Work instructions: Only the lines below between the ones containing "(1516.57 s)" and "(1518.91 s)", inclusive, are to be reproduced, each exactly as it stands.

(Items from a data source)
Content starts

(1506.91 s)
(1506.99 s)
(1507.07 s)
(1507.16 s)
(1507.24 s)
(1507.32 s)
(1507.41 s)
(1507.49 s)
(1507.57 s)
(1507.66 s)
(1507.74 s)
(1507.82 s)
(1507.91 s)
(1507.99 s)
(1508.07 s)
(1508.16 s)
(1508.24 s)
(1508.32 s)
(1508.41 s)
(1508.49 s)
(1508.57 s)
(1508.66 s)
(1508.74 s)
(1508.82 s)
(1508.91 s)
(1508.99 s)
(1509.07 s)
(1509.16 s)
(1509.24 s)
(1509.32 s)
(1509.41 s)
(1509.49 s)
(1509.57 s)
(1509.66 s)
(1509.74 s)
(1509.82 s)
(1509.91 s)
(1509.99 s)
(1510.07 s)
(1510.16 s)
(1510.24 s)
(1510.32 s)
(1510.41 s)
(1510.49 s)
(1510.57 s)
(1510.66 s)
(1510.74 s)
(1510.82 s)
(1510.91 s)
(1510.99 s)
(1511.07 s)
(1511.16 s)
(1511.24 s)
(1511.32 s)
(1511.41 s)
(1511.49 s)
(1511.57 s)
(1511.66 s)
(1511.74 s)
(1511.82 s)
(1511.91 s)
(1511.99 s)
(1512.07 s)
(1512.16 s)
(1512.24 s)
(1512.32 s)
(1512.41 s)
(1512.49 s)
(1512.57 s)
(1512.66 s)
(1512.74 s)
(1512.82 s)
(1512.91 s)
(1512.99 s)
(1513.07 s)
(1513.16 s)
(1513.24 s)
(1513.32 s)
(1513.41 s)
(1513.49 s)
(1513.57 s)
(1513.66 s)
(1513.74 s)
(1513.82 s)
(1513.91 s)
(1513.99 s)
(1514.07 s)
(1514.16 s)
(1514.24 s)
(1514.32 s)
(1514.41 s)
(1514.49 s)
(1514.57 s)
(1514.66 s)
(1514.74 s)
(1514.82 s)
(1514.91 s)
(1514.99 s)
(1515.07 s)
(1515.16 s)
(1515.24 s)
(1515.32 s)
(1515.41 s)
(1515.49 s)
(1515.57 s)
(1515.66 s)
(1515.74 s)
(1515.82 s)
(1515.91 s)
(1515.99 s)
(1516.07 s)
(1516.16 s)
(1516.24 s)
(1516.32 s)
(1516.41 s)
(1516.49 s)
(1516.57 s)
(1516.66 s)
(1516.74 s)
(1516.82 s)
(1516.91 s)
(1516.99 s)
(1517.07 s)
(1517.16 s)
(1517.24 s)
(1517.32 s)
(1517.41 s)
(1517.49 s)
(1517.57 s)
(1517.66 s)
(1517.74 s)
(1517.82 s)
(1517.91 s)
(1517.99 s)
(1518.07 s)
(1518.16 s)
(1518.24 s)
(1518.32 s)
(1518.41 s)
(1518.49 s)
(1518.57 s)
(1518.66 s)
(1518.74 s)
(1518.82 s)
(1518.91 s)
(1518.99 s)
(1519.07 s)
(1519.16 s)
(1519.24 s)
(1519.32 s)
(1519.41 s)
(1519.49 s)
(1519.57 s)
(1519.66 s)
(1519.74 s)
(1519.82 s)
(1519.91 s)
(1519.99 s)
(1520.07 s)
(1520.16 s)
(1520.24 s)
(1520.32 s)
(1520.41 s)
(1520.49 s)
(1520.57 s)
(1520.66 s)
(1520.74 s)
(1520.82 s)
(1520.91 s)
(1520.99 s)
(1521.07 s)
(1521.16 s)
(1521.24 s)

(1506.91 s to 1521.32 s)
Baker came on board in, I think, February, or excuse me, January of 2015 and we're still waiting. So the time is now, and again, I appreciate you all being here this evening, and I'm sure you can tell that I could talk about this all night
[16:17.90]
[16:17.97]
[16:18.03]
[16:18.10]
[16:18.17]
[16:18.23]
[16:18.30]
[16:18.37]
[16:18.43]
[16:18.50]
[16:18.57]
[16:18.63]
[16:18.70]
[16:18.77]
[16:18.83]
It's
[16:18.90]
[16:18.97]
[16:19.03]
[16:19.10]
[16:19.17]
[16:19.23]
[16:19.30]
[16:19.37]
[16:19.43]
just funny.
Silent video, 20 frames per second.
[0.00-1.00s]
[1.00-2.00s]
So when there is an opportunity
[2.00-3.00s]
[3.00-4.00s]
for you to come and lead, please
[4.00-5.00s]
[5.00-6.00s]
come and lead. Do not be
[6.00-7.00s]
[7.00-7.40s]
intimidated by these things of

Content ends

Problem solution:
(1516.57 s)
(1516.66 s)
(1516.74 s)
(1516.82 s)
(1516.91 s)
(1516.99 s)
(1517.07 s)
(1517.16 s)
(1517.24 s)
(1517.32 s)
(1517.41 s)
(1517.49 s)
(1517.57 s)
(1517.66 s)
(1517.74 s)
(1517.82 s)
(1517.91 s)
(1517.99 s)
(1518.07 s)
(1518.16 s)
(1518.24 s)
(1518.32 s)
(1518.41 s)
(1518.49 s)
(1518.57 s)
(1518.66 s)
(1518.74 s)
(1518.82 s)
(1518.91 s)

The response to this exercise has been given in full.